BRIEF DESCRIPTION OF THE DRAWINGS

[0050] FIG. 1 illustrates the amount of autoimmune encephalomyelitis in mice treated with myelin-oligodendrocyte glycoprotein (MOG) and with or without treatment with NAP.

[0051] FIG. 2 illustrates the thymidine incorporation into splenocytes in a MOG-induced mouse model in the presence (filled circles) or absence (open circles) of NAP.

DETAILED DESCRIPTION OF THE INVENTION

[0052] The present invention provides methods for preventing and treating an autoimmune disease in a subject. The method comprises administering to the subject an ADNF III polypeptide in an amount sufficient prevent or treat an autoimmune disease such as multiple sclerosis, myasthenia gravis, Guillan-Barre syndrome (antiphospholipid syndrome), systemic lupus erytromatosis, Behcet's syndrome, Sjogrens syndrome, rheumatoid arthritis, Hashimoto's disease/hypothyroiditis, primary biliary cirrhosis, mixed connective tissue disease, chronic active hepatitis, Graves' disease/hyperthyroiditis, scleroderma, chronic idiopathic thrombocytopenic purpura, diabetic neuropathy and septic shock.

[0053] I. ADNF Polypeptides

[0054] Any suitable ADNF polypeptides can be administered in embodiments of the invention.
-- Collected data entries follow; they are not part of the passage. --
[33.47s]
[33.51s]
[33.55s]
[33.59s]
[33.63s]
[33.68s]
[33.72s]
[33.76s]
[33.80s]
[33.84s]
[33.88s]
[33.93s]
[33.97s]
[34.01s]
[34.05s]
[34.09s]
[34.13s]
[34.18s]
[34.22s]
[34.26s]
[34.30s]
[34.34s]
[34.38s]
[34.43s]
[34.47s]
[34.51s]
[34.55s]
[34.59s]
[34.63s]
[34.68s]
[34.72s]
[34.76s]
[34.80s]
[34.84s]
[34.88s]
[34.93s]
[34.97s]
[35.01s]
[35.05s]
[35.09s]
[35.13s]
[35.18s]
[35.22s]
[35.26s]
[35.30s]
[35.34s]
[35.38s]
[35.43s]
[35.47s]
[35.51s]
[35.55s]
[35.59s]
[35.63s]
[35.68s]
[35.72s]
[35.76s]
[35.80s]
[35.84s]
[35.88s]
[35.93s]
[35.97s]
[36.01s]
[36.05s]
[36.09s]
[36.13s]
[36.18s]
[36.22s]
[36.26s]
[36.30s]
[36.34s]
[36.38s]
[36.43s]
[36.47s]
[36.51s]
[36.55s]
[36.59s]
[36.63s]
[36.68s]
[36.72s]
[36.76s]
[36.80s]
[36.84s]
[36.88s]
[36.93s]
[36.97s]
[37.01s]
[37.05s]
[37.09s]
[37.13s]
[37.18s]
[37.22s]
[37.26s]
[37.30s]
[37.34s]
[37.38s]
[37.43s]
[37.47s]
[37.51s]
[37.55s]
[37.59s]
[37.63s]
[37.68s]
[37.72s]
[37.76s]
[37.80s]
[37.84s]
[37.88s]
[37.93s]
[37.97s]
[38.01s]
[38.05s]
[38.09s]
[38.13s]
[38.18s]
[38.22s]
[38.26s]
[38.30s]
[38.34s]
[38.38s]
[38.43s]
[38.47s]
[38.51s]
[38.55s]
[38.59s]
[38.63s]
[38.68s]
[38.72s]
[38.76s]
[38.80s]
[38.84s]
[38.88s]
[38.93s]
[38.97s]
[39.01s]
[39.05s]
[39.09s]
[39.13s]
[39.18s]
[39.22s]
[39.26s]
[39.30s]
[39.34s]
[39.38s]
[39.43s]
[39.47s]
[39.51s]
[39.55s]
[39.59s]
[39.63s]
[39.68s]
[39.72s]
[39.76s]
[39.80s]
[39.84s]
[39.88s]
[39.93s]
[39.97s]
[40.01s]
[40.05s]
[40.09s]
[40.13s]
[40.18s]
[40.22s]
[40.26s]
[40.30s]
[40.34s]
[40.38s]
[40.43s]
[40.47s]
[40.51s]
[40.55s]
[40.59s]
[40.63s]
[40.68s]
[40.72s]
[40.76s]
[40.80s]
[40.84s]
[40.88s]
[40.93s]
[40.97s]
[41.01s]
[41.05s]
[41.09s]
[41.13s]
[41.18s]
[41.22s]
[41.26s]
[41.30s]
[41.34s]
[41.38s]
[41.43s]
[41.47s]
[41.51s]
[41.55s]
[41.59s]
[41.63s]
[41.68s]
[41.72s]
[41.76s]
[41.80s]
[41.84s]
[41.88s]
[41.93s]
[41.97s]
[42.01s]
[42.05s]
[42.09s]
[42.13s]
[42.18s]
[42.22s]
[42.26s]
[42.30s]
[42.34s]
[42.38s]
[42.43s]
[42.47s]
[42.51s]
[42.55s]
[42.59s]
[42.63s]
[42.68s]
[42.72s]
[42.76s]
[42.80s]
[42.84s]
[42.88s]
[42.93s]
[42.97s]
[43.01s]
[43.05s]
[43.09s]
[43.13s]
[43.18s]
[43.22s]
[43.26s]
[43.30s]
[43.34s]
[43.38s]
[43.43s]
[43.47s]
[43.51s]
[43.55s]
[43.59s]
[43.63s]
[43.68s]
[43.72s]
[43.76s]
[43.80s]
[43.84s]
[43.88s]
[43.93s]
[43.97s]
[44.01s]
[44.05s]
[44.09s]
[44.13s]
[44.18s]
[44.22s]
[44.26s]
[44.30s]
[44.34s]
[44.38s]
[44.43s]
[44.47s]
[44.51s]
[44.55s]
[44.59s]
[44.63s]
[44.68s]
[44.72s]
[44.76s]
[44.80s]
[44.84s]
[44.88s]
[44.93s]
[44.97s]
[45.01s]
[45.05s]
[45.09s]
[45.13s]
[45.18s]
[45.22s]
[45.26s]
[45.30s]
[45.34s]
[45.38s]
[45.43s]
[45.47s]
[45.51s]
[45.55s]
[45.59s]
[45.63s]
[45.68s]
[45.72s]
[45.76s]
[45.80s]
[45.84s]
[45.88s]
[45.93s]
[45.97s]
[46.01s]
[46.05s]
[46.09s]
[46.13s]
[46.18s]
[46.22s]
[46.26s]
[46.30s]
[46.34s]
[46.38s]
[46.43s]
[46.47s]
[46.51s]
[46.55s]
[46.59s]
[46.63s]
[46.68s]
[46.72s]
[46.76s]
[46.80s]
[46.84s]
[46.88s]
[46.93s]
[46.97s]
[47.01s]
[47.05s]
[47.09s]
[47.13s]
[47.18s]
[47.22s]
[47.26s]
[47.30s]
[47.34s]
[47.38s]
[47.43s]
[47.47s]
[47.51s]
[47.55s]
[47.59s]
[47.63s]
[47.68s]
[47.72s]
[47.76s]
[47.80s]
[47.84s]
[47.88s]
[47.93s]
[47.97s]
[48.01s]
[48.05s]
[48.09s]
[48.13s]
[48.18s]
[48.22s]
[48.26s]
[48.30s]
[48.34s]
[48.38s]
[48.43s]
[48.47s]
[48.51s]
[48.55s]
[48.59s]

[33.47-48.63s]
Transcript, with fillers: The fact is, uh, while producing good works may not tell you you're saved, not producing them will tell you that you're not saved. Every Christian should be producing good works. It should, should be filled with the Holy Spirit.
For example, an ADNF polypeptide can be an ADNF I polypeptide, an ADNF III polypeptide, or a mixture thereof. In some embodiments, ADNF polypeptides may comprise all L-amino acids, all D-amino acids, or a combination thereof. When ADNF polypeptides are to be orally administered, preferably an ADNF polypeptide comprises at least one D-amino acid within its active core site, more preferably at the N-terminus and/or the C-terminus of the active core site, and even more preferably at the entire active core site or over the length of the molecule. Alternatively, the D-amino acid can be at any suitable position in the polypeptide sequence. Since D-enatiomers of polypeptides are enzymatically more stable than their L-enatiomers, particularly in the gastrointestinal tract, an ADNF polypeptide comprising D-amino acids are particularly useful for oral administration.
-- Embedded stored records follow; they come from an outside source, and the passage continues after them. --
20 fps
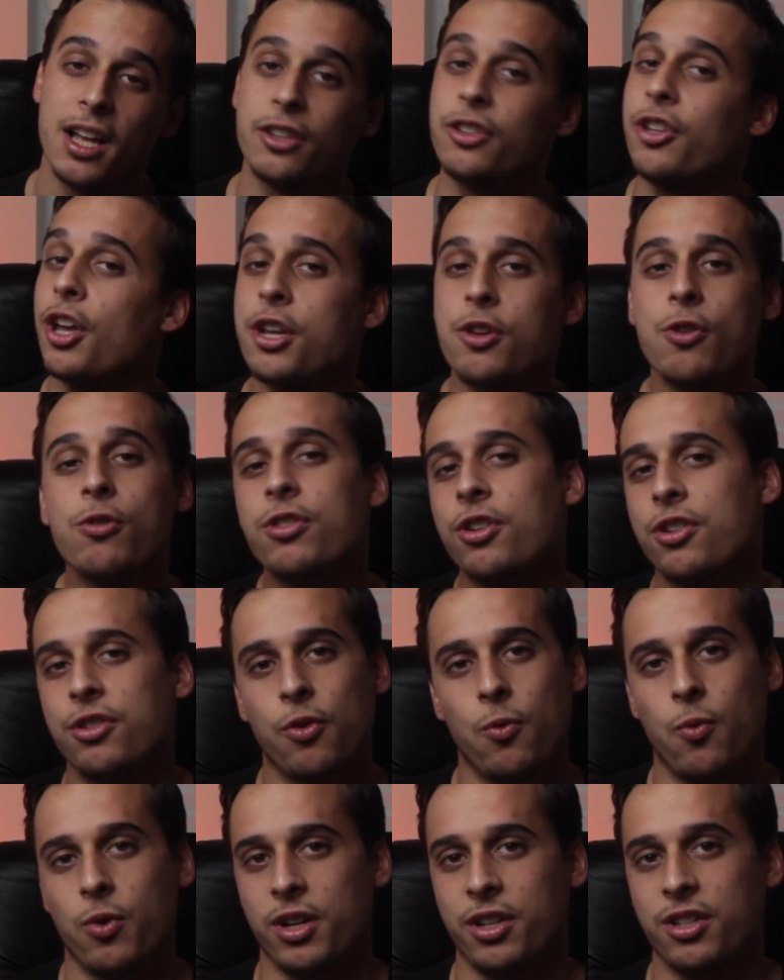The users
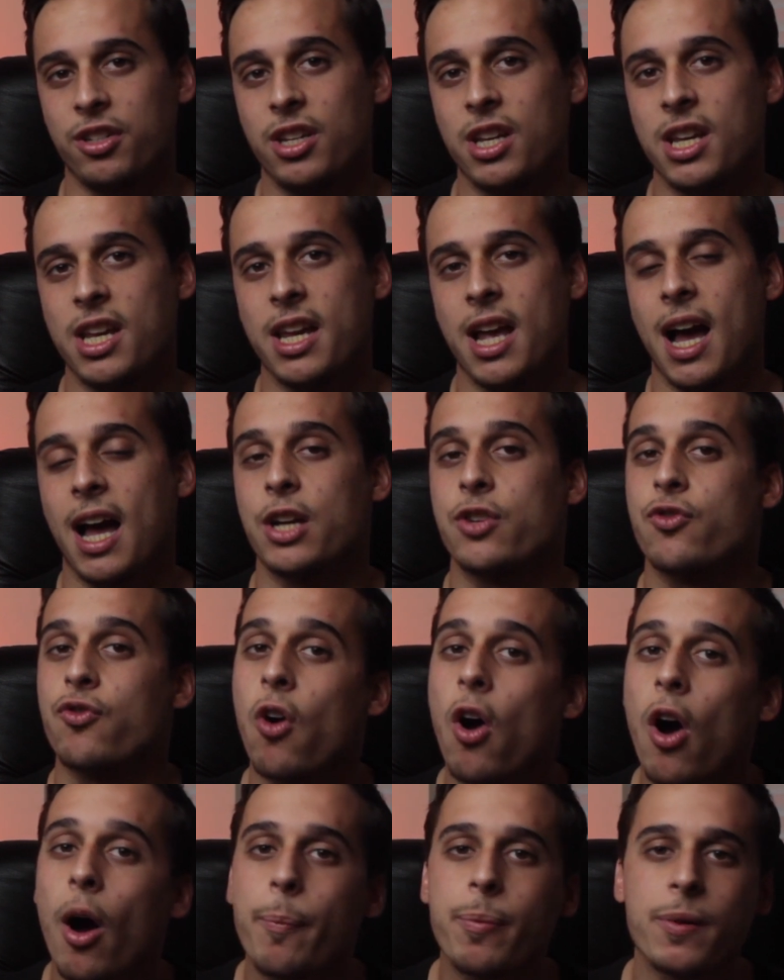don't want to see a
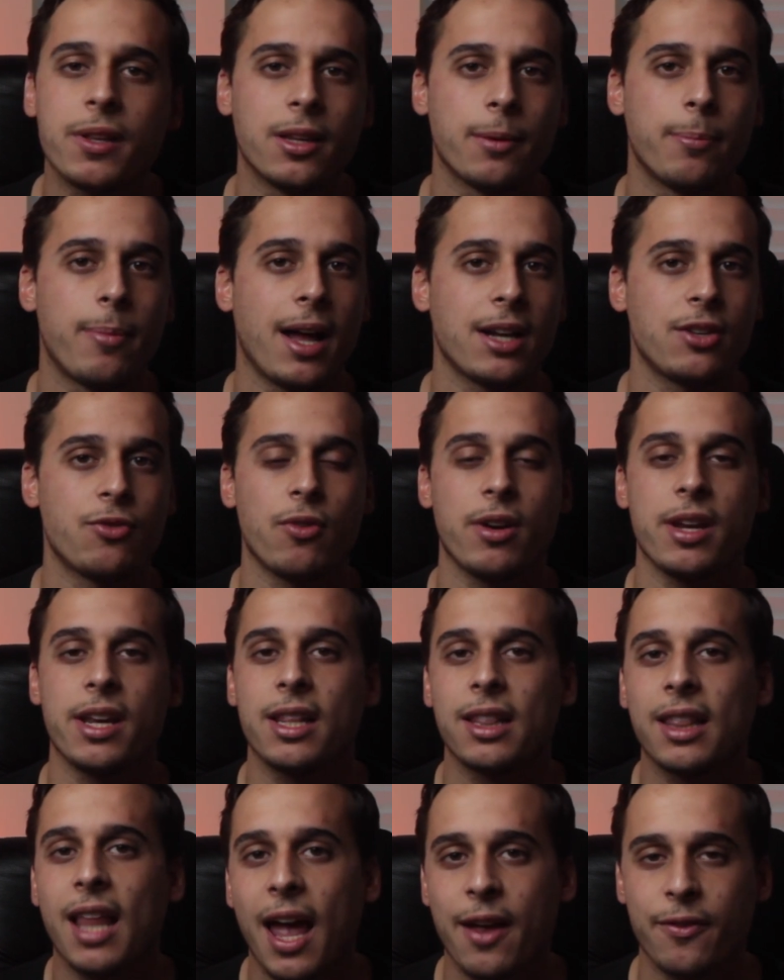drop in the battery
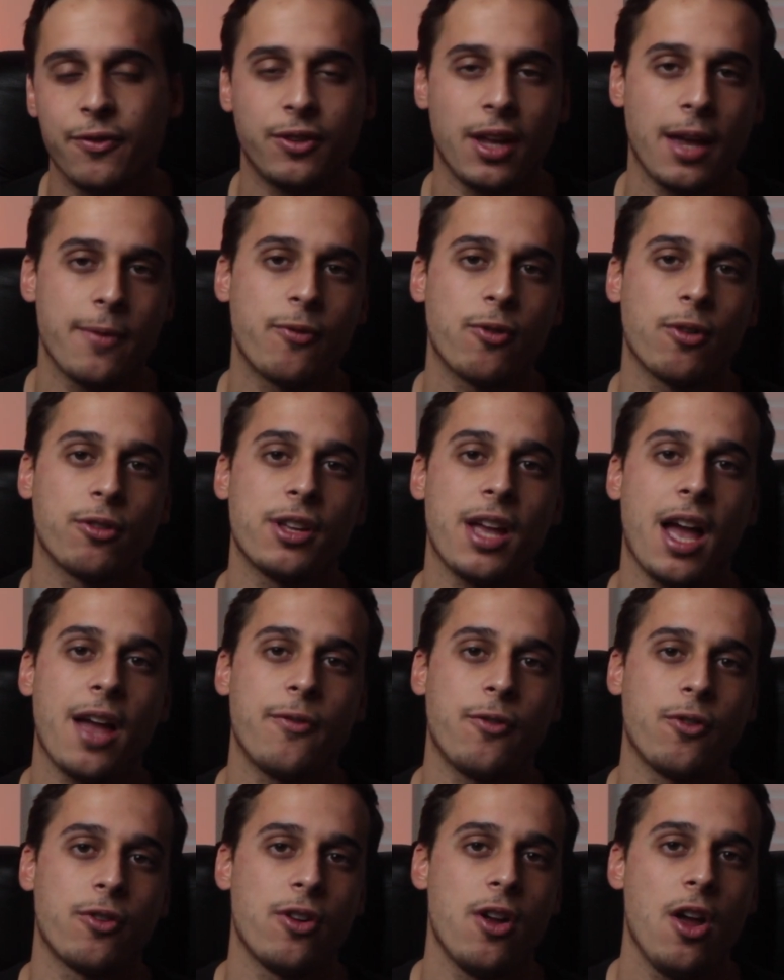lifetime for the
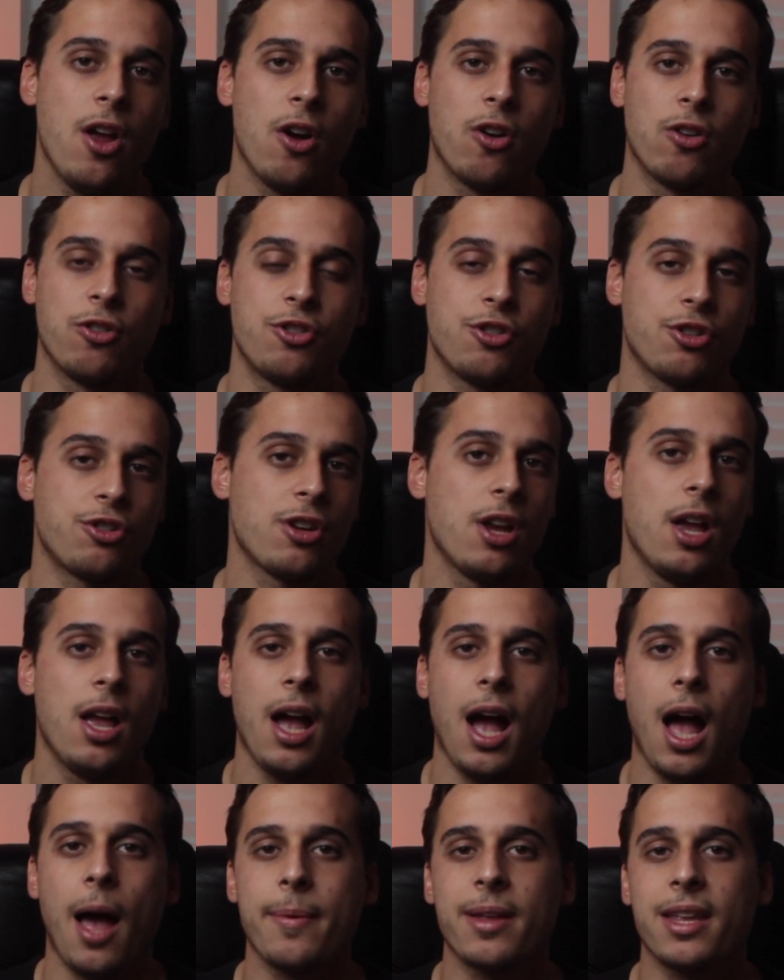iPhone or just
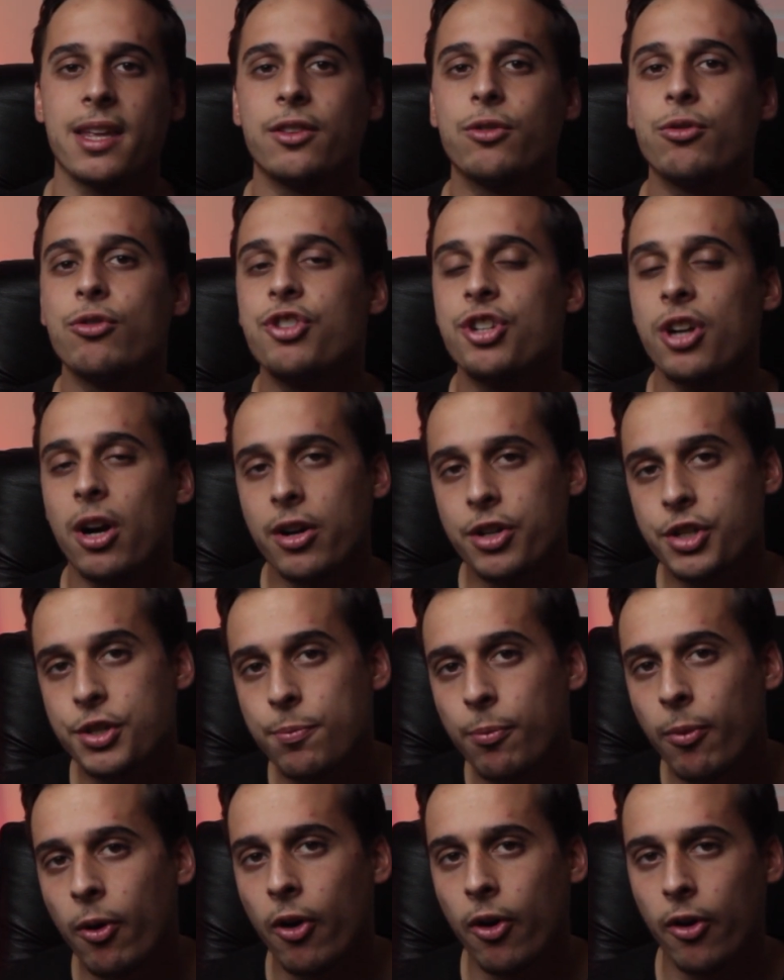having it to charge
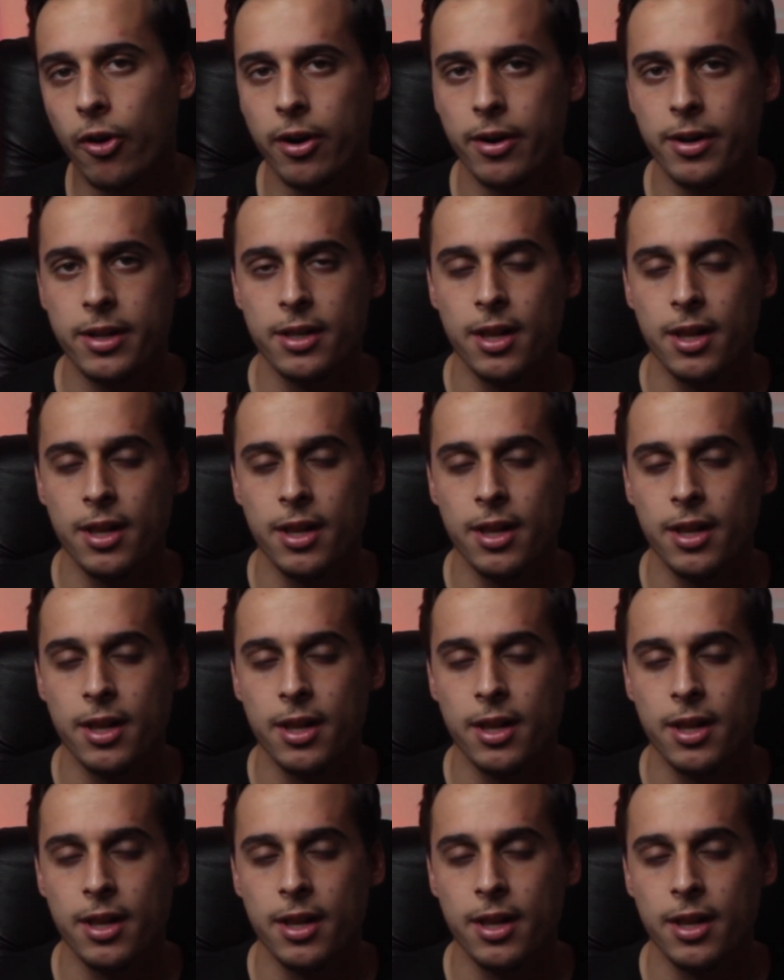more.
[0055] In one aspect, the method comprises administering an ADNF I polypeptide that comprises an active core site having the following amino acid sequence: Ser-Ala-Leu-Leu-Arg-Ser-Ile-Pro-Ala. In one embodiment, the ADNF I polypeptide consists of an active core site that has an amino acid sequence of Ser-Ala-Leu-Leu-Arg-Ser-Ile-Pro-Ala. In another embodiment, the ADNF I polypeptide can comprise additional amino acids at the N-terminus and/or at the C-terminus of the active core site. For example, the ADNF I polypeptide can comprise up to 40 amino acids at the N-terminus and/or the C-terminus of the active core site. In another example, the ADNF I polypeptide can comprise up to 20 amino acids at the N-terminus and/or the C-terminus of the active core site. In yet another example, the ADNF I polypeptide can comprise up to 10 amino acids at the N-terminus and/or the C-terminus of the active core site. In yet another embodiment, the ADNF I polypeptide can be a full length ADNF I polypeptide.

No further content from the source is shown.